**TASK OBJECTIVE:** Would you copy, word for word, each line from the one with "[00:00:08.53]" to the end of the listing below, skipping all pictures?

**TASK INPUT:**

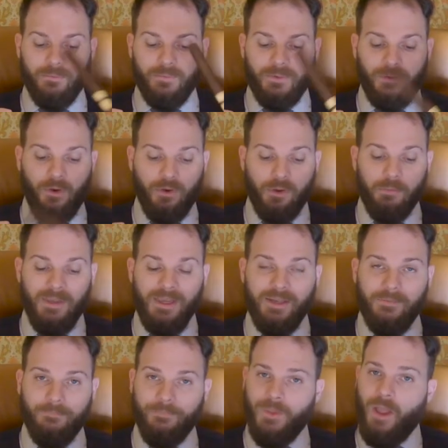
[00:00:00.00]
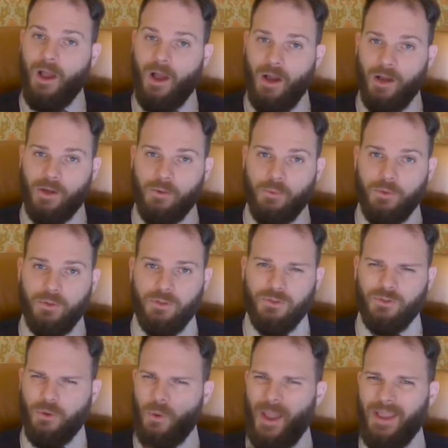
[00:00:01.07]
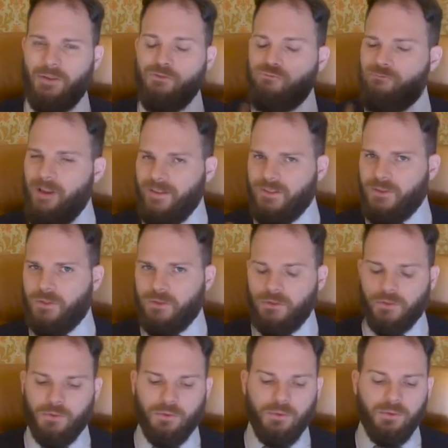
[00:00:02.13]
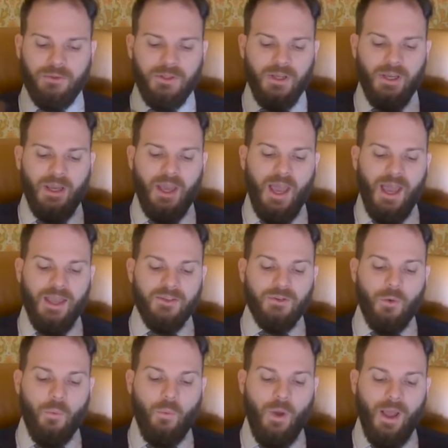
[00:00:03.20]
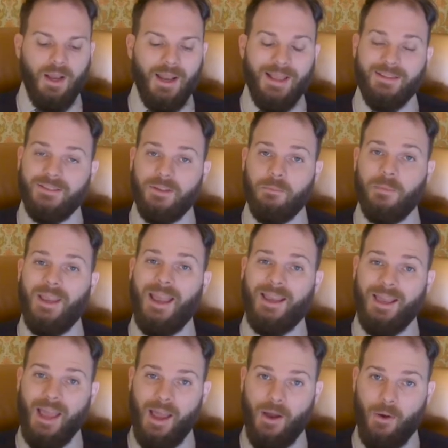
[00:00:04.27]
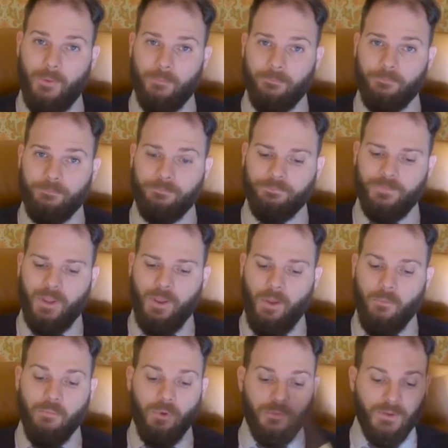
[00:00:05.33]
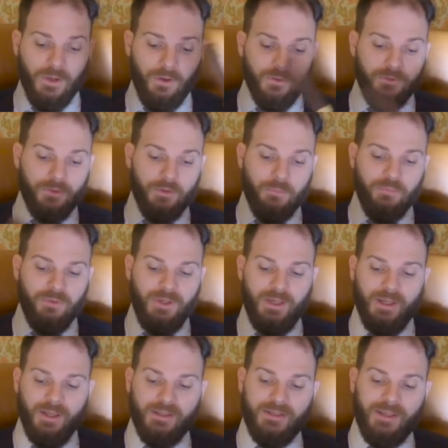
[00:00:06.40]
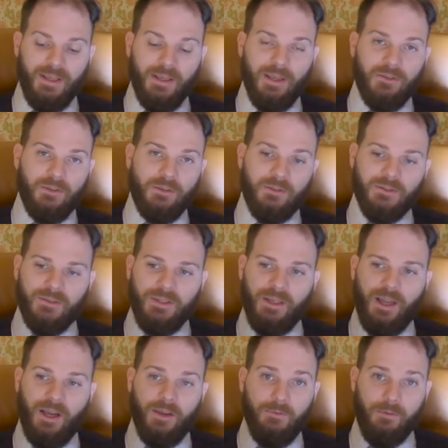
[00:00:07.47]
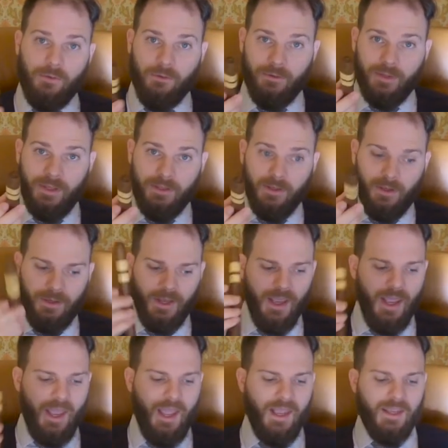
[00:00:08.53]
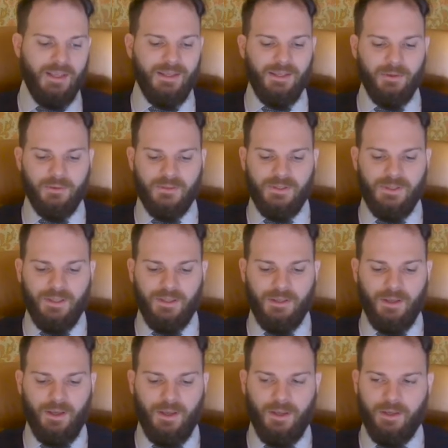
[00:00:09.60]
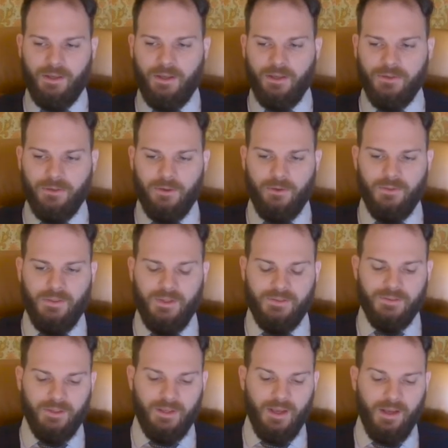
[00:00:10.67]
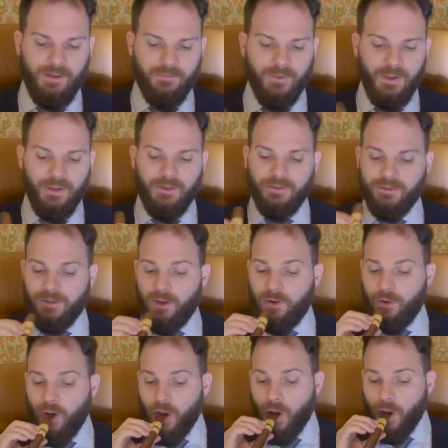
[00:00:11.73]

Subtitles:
tonka bean, argwood, so a resinous oud, as well as some cacao. Moving on to the Prelight here, as you can see, I've already done a guillotine cut on this cigar. So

**WRITTEN SOLUTION:**
[00:00:08.53]
[00:00:09.60]
[00:00:10.67]
[00:00:11.73]

Subtitles:
tonka bean, argwood, so a resinous oud, as well as some cacao. Moving on to the Prelight here, as you can see, I've already done a guillotine cut on this cigar. So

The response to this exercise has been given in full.